Improving the communication during the transition from the hospital to the home was a recurrent theme and of concern for the dyads, who expect assertive, true, permanent and transversal communication in all contexts (hospital, home, community) and which, likewise, involves the professionals in the institution, patients, family caretakers, and health professionals of reference in the community.38,39 In this respect, several investigations state that adequate communication among all care levels and among the subjects involved improves knowledge and access to the health services available, favors education for caring, facilitates identification of the individual and family needs,35,36,40,41 guarantees a safe transition for the dyad between the hospital and the home,36,42 and - lastly - adequate follow up in the home.41,43,44

From this review, we may also derive the need to continue implementing and evaluating cares that are being valued as very positive by patients and family caretakers for a positive transition between the hospital and the home. Among others, they highlight the following: education of the dyad during hospital discharge,35,38,45 telephone follow up,46,47 homecare teams,48,49 and support groups of patients and caregivers.30,31 Regarding these types of support, Stajduhar et al.,50 comment that the nature of the experiences of the dyads in PC can vary according to the structure of the health systems and of the social services, of access to services, and of the types of support available.

In fact, one of the limitations of this review is the inclusion of studies conducted in countries with different health policies, which undoubtedly influence upon the experiences narrated by patients and relatives in palliative care. Also, the inclusion of studies with patients attended in different health contexts, like hospices or PC units in general hospitals may lead to a different experience of the transition from the hospital to the home. Another one of the limitations of this review is the inclusion of studies that presented retrospectively the experiences of the participants once they were in their homes and sometimes months after the hospital discharge. This circumstance could limit the knowledge of the concrete needs of the participants during the transition from the hospital to the home after hospital discharge.

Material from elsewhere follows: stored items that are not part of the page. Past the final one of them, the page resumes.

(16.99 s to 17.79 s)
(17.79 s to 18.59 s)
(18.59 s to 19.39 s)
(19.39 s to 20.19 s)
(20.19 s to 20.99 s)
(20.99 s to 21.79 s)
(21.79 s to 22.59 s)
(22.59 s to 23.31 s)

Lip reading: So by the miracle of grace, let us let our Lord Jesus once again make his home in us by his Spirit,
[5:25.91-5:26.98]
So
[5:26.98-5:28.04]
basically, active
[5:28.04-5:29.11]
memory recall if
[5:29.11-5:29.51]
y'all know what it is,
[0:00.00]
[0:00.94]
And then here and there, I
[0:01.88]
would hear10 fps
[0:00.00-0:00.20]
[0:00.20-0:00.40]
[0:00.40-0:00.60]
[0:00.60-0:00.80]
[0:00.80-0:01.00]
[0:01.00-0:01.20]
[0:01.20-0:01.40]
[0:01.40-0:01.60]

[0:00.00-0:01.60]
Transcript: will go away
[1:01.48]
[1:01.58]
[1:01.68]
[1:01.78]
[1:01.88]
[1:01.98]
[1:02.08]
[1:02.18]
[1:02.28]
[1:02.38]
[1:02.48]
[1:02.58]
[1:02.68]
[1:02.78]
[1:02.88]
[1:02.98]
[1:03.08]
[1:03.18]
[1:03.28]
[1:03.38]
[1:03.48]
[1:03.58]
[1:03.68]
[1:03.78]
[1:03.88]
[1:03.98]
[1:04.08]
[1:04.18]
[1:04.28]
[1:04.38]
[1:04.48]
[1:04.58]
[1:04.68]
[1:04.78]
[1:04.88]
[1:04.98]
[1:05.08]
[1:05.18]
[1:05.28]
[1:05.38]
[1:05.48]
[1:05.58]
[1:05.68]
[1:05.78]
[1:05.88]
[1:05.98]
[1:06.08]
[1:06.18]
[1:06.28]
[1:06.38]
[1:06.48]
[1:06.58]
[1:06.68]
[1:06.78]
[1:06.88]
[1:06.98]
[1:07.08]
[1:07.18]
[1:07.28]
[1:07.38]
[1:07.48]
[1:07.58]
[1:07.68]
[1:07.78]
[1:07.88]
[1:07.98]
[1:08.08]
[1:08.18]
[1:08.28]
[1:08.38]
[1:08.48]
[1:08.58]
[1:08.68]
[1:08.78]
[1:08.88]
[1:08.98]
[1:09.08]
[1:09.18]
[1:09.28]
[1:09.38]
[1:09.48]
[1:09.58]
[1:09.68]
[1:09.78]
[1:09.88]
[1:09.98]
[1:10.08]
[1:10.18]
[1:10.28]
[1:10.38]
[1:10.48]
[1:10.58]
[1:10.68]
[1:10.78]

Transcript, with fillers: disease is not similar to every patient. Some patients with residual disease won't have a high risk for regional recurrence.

The conclusion of this study is that the need exists to improve healthcare, and specifically in Nursing, in the different stages of the transition from the hospital to the home. It seems necessary to implement new interventions that improve, among other issues, communication between the professional and the user in palliative care services, preparation and education of the family caretaker for caring at home, offer of community support networks, and early address of the grief or resolution of conflicts. It is true that the interventions mentioned are necessary during any stage of healthcare; however, during the final stage of life these gain special relevance, for users and for healthcare professionals. In this sense, further studies are proposed to assess the effectiveness of new interventions from the palliative care teams that cover the physical, emotional, and spiritual needs of the patient at the end of life during the transition from the hospital to the home, as well as emotional, educational needs and the need to care for the caregiving relative.